==== Extracted records ====

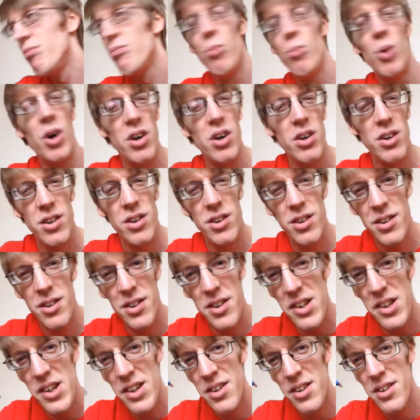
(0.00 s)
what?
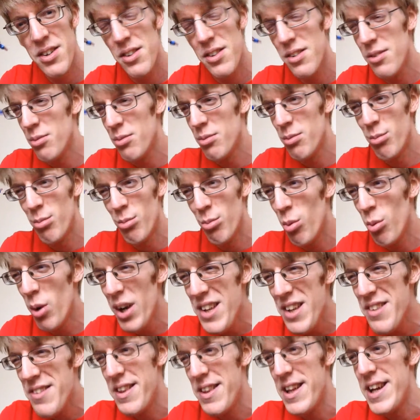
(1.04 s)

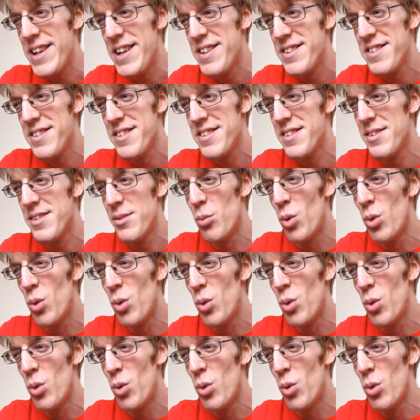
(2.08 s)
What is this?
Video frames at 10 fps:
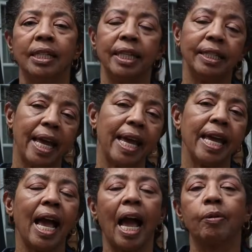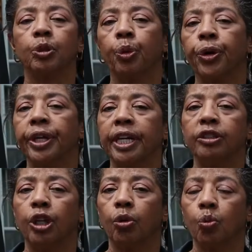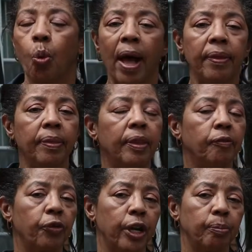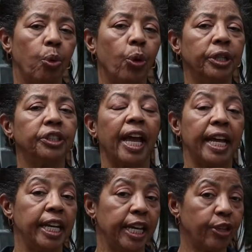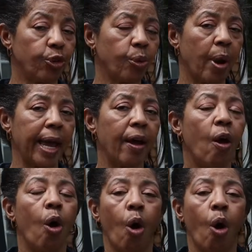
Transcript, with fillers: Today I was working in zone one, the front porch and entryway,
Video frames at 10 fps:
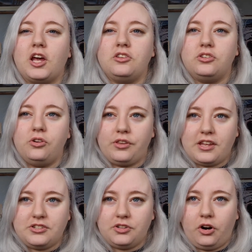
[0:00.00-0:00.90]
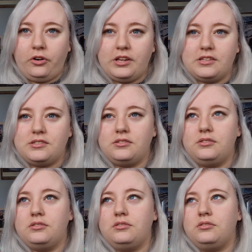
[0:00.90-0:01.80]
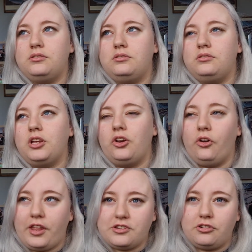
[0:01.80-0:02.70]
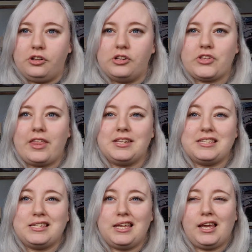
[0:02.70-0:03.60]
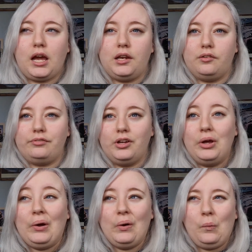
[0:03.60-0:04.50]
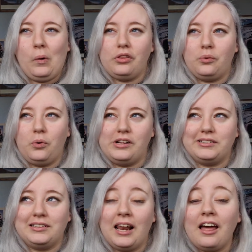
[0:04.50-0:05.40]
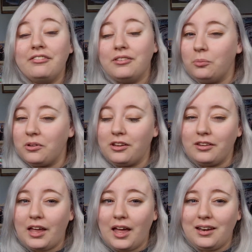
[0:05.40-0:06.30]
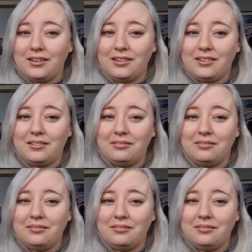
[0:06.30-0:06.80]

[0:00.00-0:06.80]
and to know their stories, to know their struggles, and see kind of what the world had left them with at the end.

====

■ What needs to be done: Return the listing above unaltered, omitting its pictures.

■ Answer to this problem:
(0.00 s)
what?
(1.04 s)

(2.08 s)
What is this?
Video frames at 10 fps:
Transcript, with fillers: Today I was working in zone one, the front porch and entryway,
Video frames at 10 fps:
[0:00.00-0:00.90]
[0:00.90-0:01.80]
[0:01.80-0:02.70]
[0:02.70-0:03.60]
[0:03.60-0:04.50]
[0:04.50-0:05.40]
[0:05.40-0:06.30]
[0:06.30-0:06.80]

[0:00.00-0:06.80]
and to know their stories, to know their struggles, and see kind of what the world had left them with at the end.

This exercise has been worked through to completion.